Students didn’t always agree with church teaching “100 percent,” Kempe says, but it was accepted as part of “a process.” After the transition at ASU, Kempe felt other students rejected her passion for social justice. Her peers even called her a heretic. She’d hear students banter about liturgical norms and just threw up her hands.
“Don’t you think feeding someone is more important than whether or not we hold hands during the Our Father?” she recalls saying. She says some of her peers are “like canon law police. I feel like I don’t fit in there anymore.”
Kempe’s sense of isolation may be an indication that the “whole new vision” for campus ministry doesn’t appeal to all students, but only to a particular kind of student who already has an interest in a certain model of spirituality and responds to the FOCUS style of ministry.
“If Bible study is all that’s offered, that’s a problem,” says Lourdes Alonso, a former campus minister at Arizona State. “You’re going to attract students that are already engaged.” She estimates that 80 percent of students at Stanford University in California, where she serves now, aren’t currently involved with their faith.
FOCUS, for which a primary effort includes organizing Bible studies, is “a piece, but not the whole,” she says.
After leaving ASU, Alonso learned that community members had secretly accused her of “watering down” the faith. She felt undermined. “People want to do it one way. We all think we know what people need, but we really don’t know until we listen.”
Now, Alonso attends rallies—including recent Occupy Wall Street demonstrations—seeking out and finding many Catholic participants. Catholics are drawn to service, she says. “It’s not our job to indoctrinate everyone. It’s our job to witness love.”

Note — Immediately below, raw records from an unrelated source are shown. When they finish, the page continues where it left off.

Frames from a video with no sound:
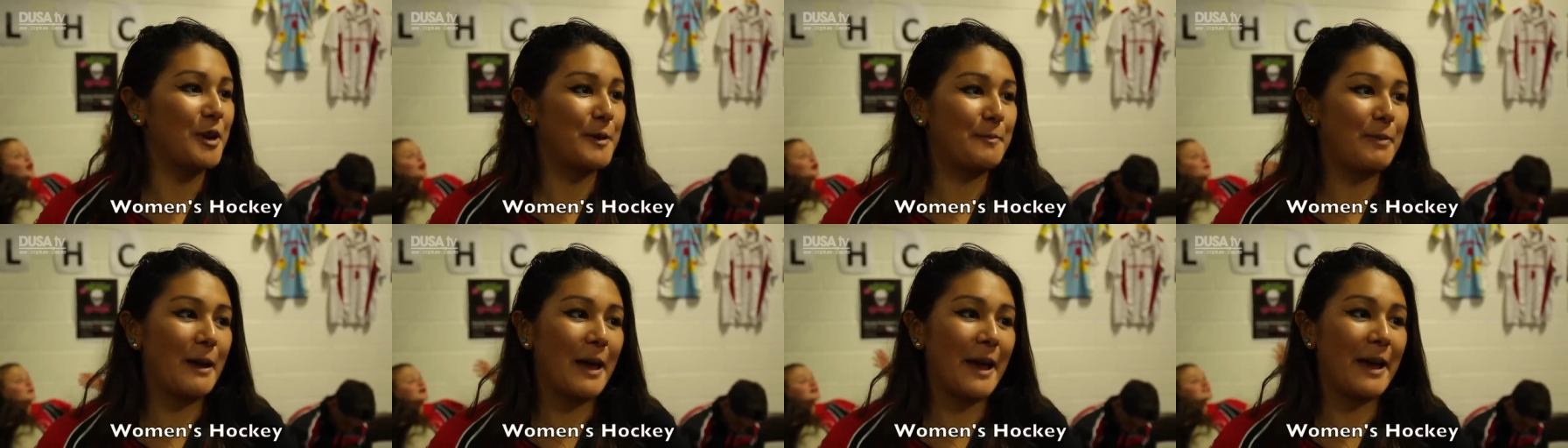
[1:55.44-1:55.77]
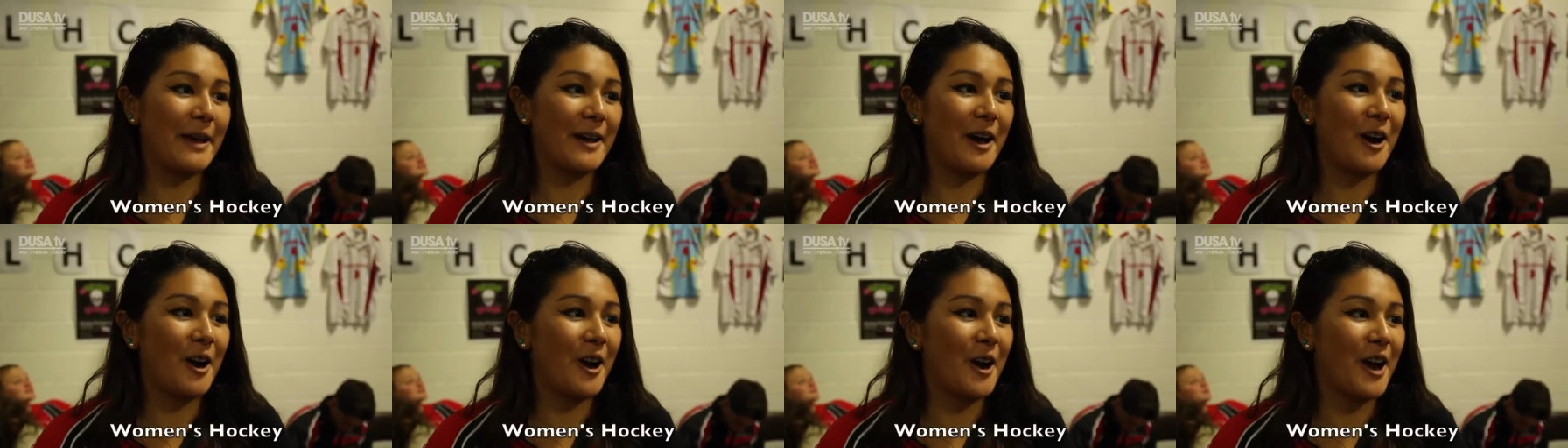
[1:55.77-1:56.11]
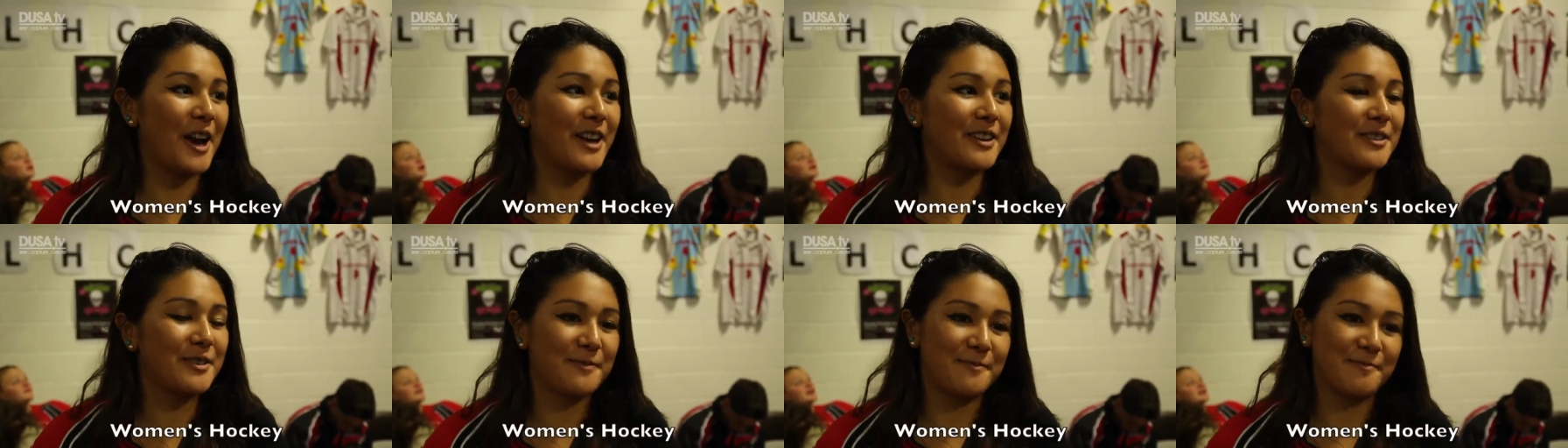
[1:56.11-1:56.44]
we play
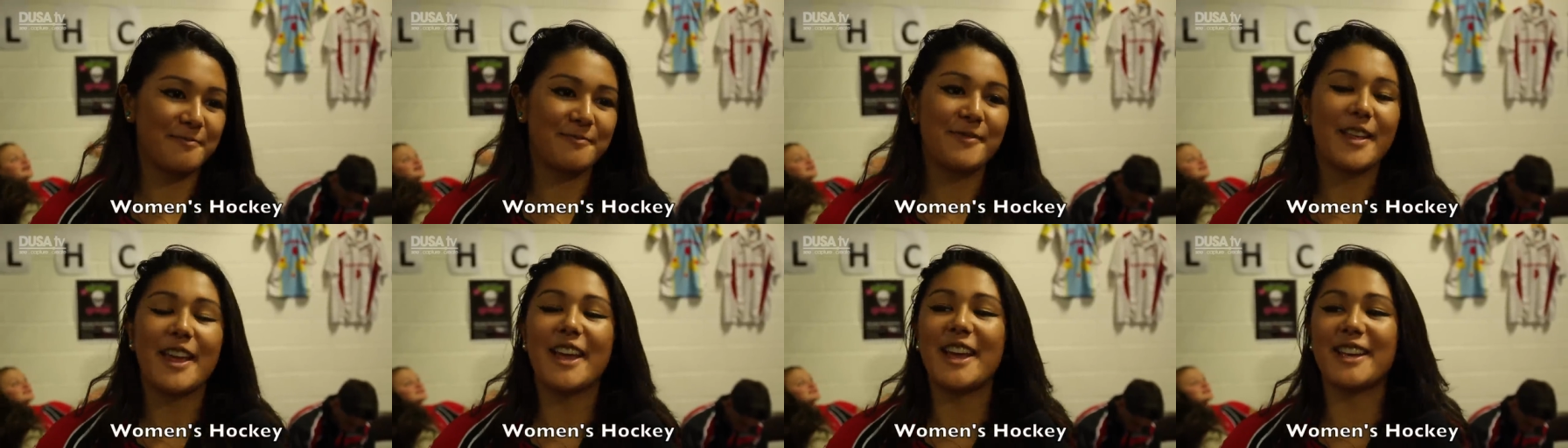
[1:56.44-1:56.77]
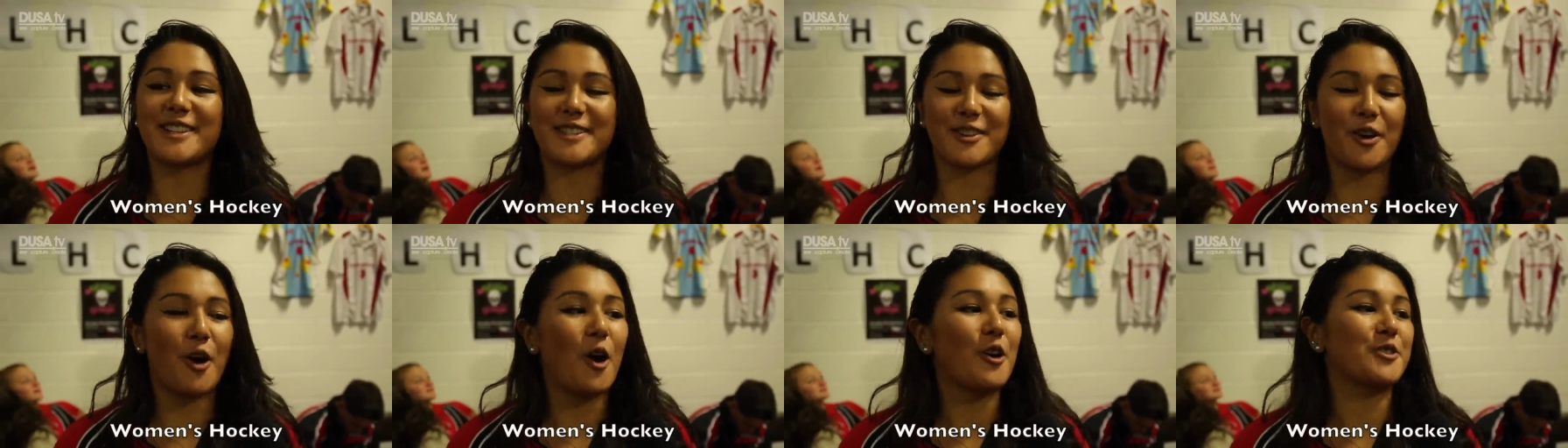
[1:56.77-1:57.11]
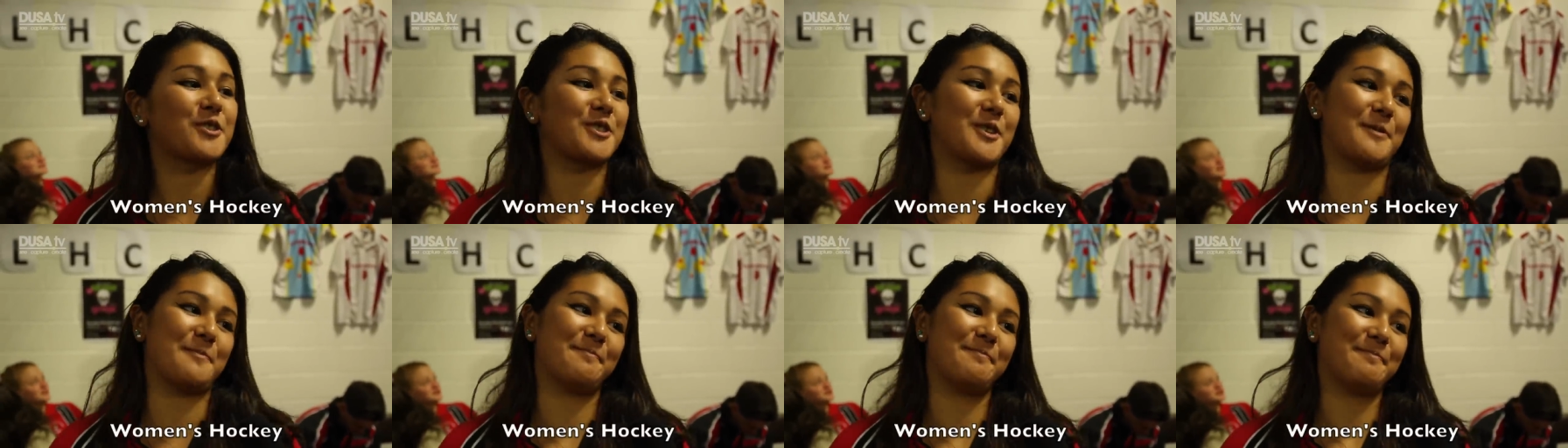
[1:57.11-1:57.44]
hard, it's
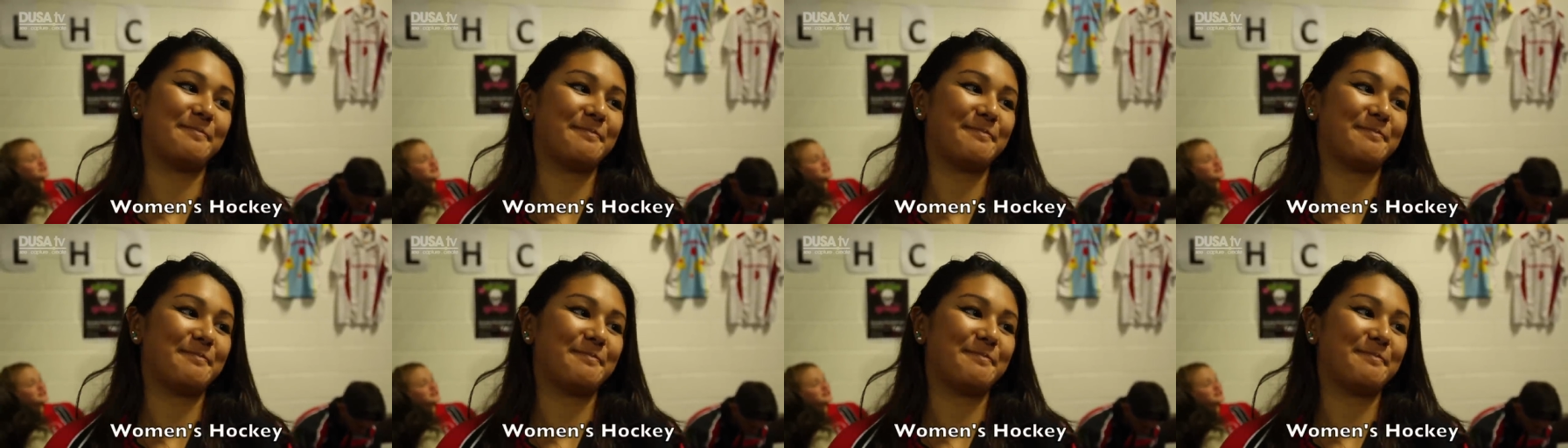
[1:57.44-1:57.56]
awesome.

Alonso helps Catholic students plug into service opportunities already offered through the university. She’s also getting Stanford groups, such as MEChA (Movimiento Estudiantil Chicano de Aztlán, a progressive Latino student organization), to “invite the Catholics.” Students from the Catholic community go on missionary trips to places like El Salvador and an HIV/AIDS center in Las Vegas.
Kempe has also seen many non-practicing Catholics get involved in social justice and sees it as another avenue for evangelization. “It’s not more important than the rosary or eucharistic adoration, but they can work together.”
Stanford has an active rosary group, too, which Alonso has been working with. Where some members used to say everyone “should” pray the rosary, now they say everyone “can” pray the rosary. “It’s not where everyone connects, and we want everyone to connect,” Alonso explains. “That’s the important thing.”
J. D. Long-García is managing editor of the Catholic Sun in Phoenix. This article appeared in the February 2012 issue of U.S. Catholic (Vol. 77, No. 2, pages 27-31.)